I guess if there is a redeeming quality it's that I'm trying to populate a future and universe full of various peoples and ethnicities. Of course, I completely undermine all that by having gleeful fun with explosions, airship fights, Aztec sacrifices, ship battles and duels to the death. So I guess I'm not socially redeemable after all. My book also once burped at an awkward silence during a social dinner, so it's never been invited back to that type of thing.

Does your book have any medicinal or mental health value to readers?
If you've been reading about FDA's new dietary requirements one realizes our modern diet does not have nearly enough pulp fiber in it. By ripping the pages out of Crystal Rain and eating one a day you'll be able to add enough roughage to properly ensure a clean colon. This I promise you: Crystal Rain is better than Metamucil.

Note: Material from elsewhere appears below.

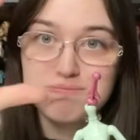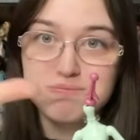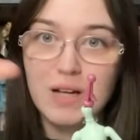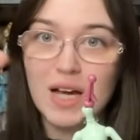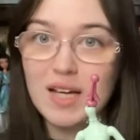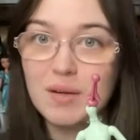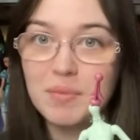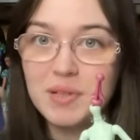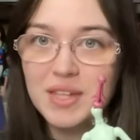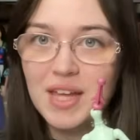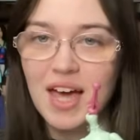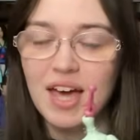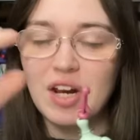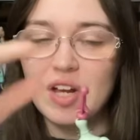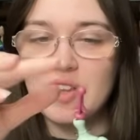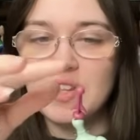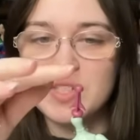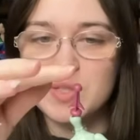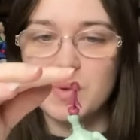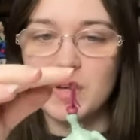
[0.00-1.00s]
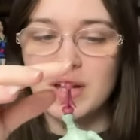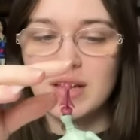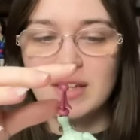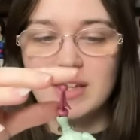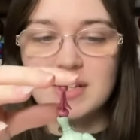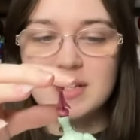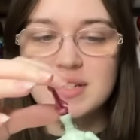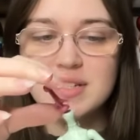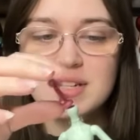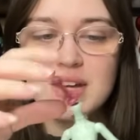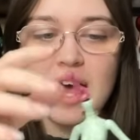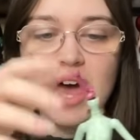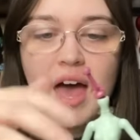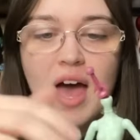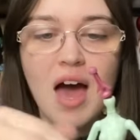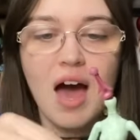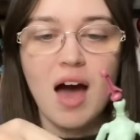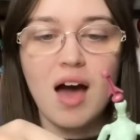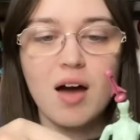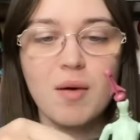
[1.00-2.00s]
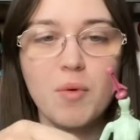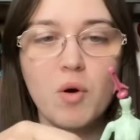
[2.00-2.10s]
I can put the head on this one at least. Um,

Assume your book has been filed under "Ages 8 to 12" in the children's section, perhaps by mistake, perhaps not. How horrified do you imagine a child would be after reading your book, and why? How many years of therapy would the child take to recover from the experience?
I would love for 8-12 year olds to grab this book. How much fun would it be to be reading about Aztec sacrifices as an 8 year old. Every 8 year old needs to know how to crack a rib in order to reach a still beating heart, IMHO.

Why are you always such a bastard? No one who meets you can stand you for more than five minutes.
The word bastard is always funny, because my biological father never married my mother, and thus my response has always been 'why yes, I am actually a bastard in the proper sense of the word' which I then let hang in the air for several beats... hey, I am a right bastard in both senses of the word for doing that, aren't I?

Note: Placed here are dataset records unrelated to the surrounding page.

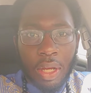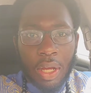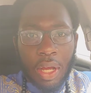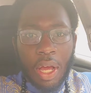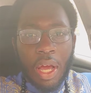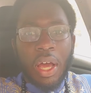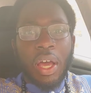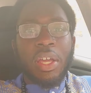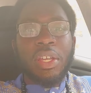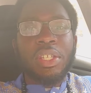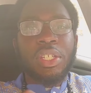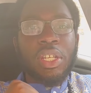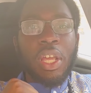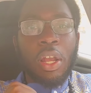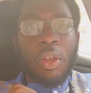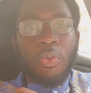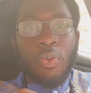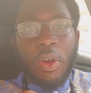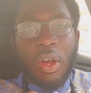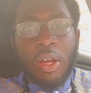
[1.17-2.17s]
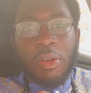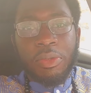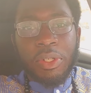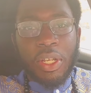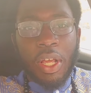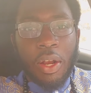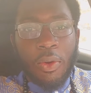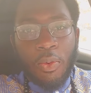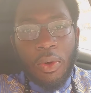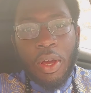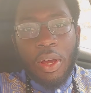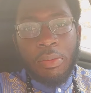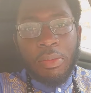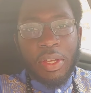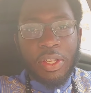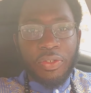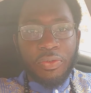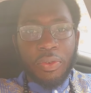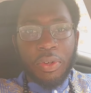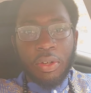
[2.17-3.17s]
All right, Shalom, Shalom,
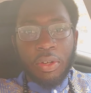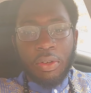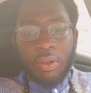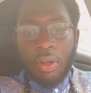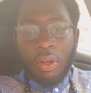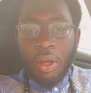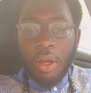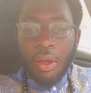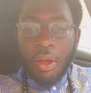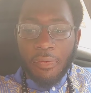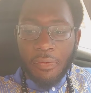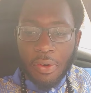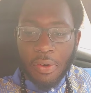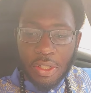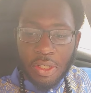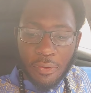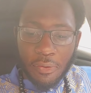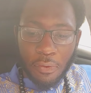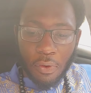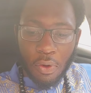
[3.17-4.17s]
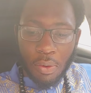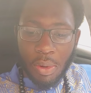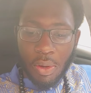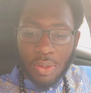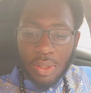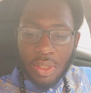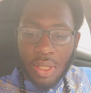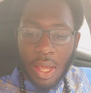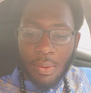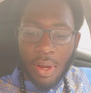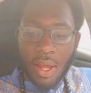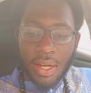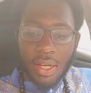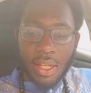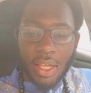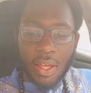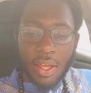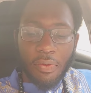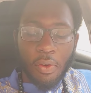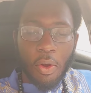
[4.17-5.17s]
Israel. First and foremost, I would like
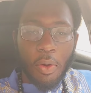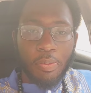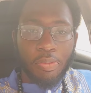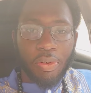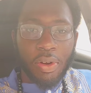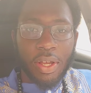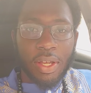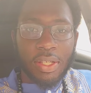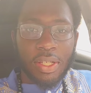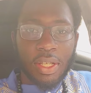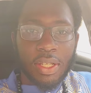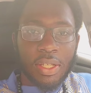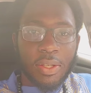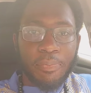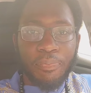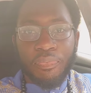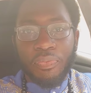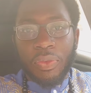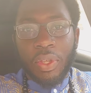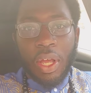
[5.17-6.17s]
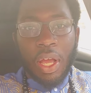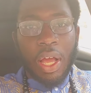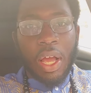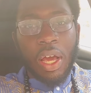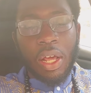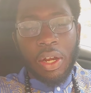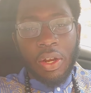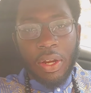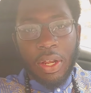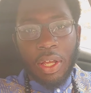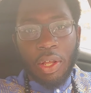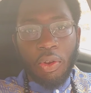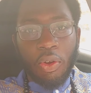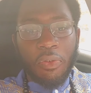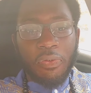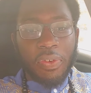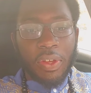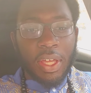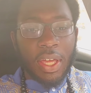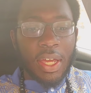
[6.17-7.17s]
to give all praises, honor, and
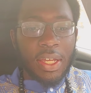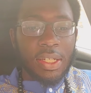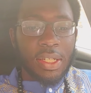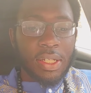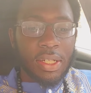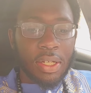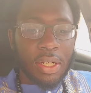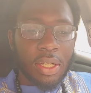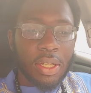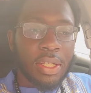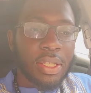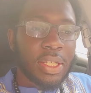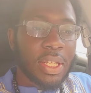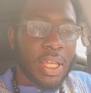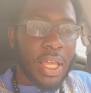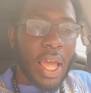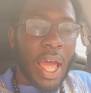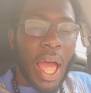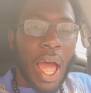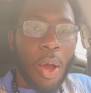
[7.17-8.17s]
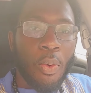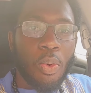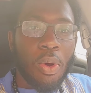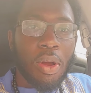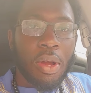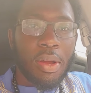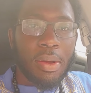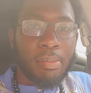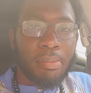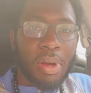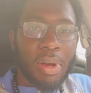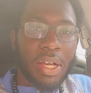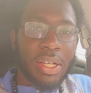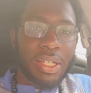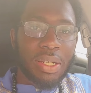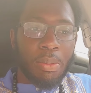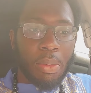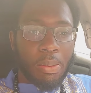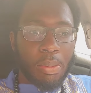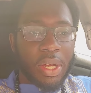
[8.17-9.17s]
glorification to Yahweh by
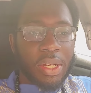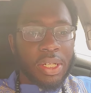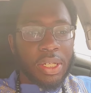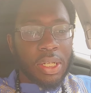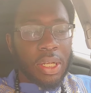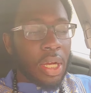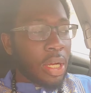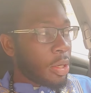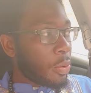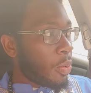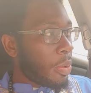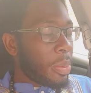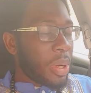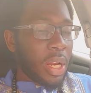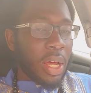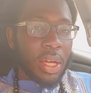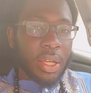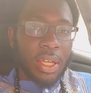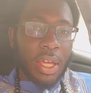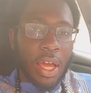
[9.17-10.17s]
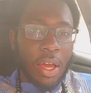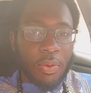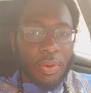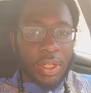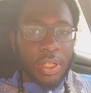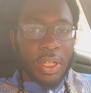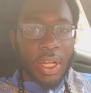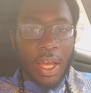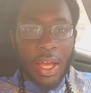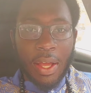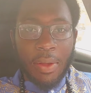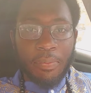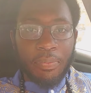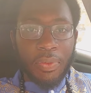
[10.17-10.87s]
Shema Mashiach, Wamalak Yahweh Shai.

Why don’t you write more about giant rabbits?
It's the prickling sensation running up the back of my neck that one of them is waiting for me in the shadows, just watching, waiting for me to slip up and write about them just once...

If no one buys your book and you are unable to continue publishing your fiction due to the intense vilification that occurs in the media, what line of work will you go into?
I'd go into exertainment. I've always dreamed of a line of gyms that offer DDR, video boxing, and cycle plane video games. I'd pay someone to code the face of my my media critics onto the faces of the video boxing opponents and I'd spend all day trying to beat the crap out of their pixels. It would be successful for a while, but then I'd get hooked on pez and spiral into a pit of despair, waking up one morning next to a 2 liter bottle of Mountain Dew and then realize it was all for nothing and join a law school somewhere.

1 Comments:

At 10:53 AM, Anonymous Anonymous said...

Crystal Rain is a really good book- and don't forget- the website for Crystal Rain has the first third of the book for free to view and download.